Malicious Bing Ads Lead to Widespread Azure Tech Support Scams

Summary

Starting on February 2 at around 16:00 UTC, Netskope Threat Labs was alerted to a spike of users across 48 different organizations clicking on tech support scam links hosted in Azure Blob Storage. All of the victims were located in the U.S. and distributed across multiple industries, including healthcare, manufacturing, and technology. 

Every visit to one of the tech support scam sites started with a click on a malicious ad in the Bing search results. The search terms leading to the malicious ad were simple, innocuous ones, like “amazon.” This serves as a reminder that directly navigating to a website is always more secure than searching for it. If you navigate to Amazon.com directly, you never risk clicking on a malicious ad or the wrong search results.

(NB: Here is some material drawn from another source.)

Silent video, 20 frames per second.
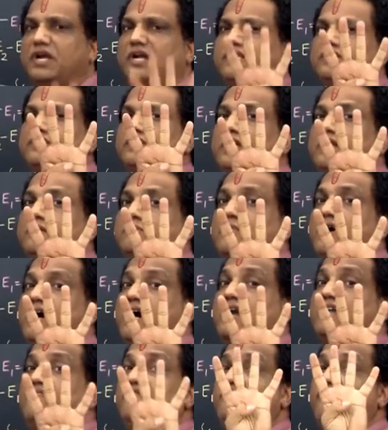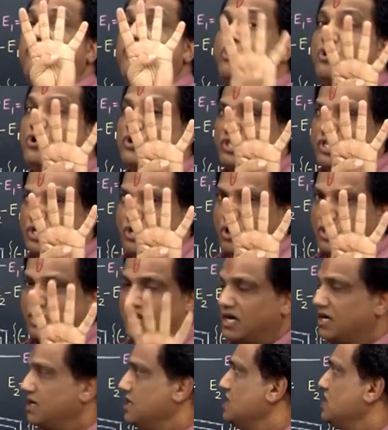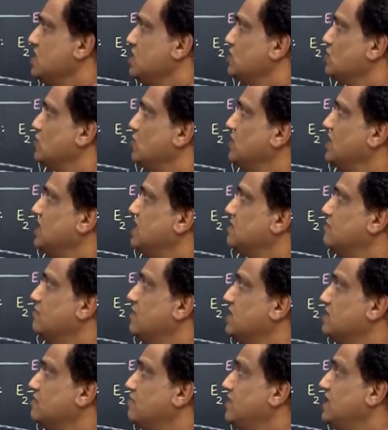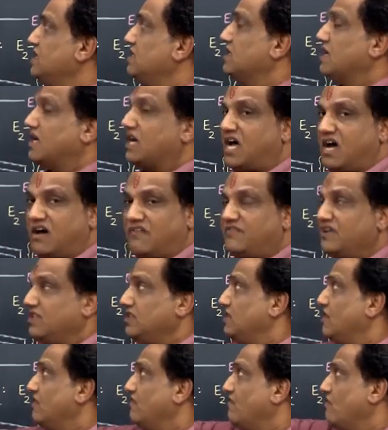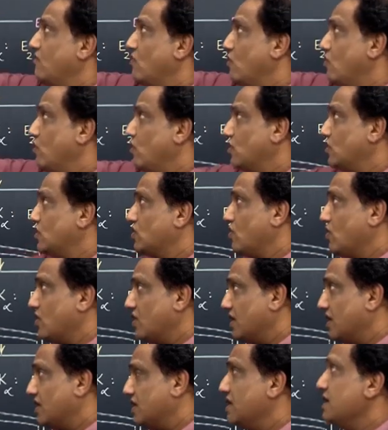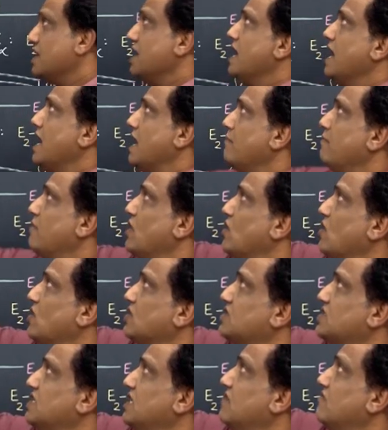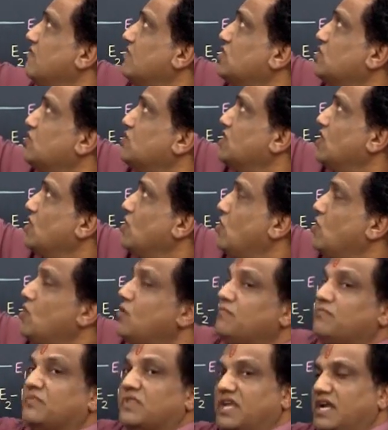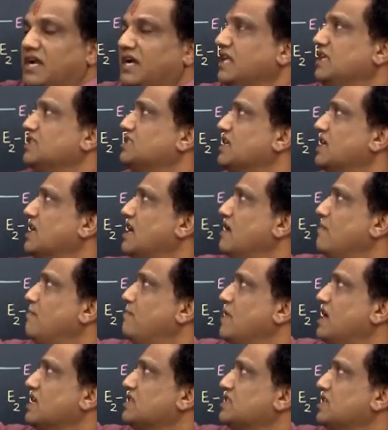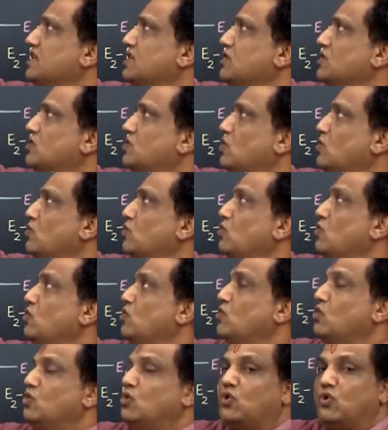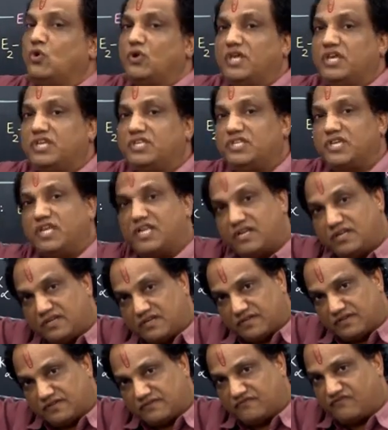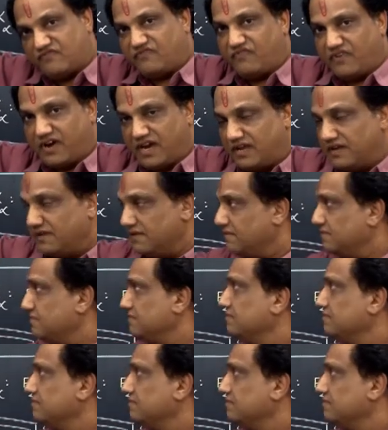It is none but fourth quadrant. So this must be the graph in the fourth quadrant. And because c equals to 0, it is a graph passing through origin. Fine.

Clicking on the malicious ad sent the victims to highswit[.]space, a newly registered domain hosting an empty WordPress site, which then redirected them to one of the Azure Blob Storage containers, which served a typical tech support scam site as seen below.

While tech support scams are not a new threat—Netskope Threat Labs has previously documented scams exploiting platforms like DigitalOcean and StackPath—this particular instance stands out. Its successful placement as an ad within Bing search results has resulted in a notable volume of clicks originating from our customer base.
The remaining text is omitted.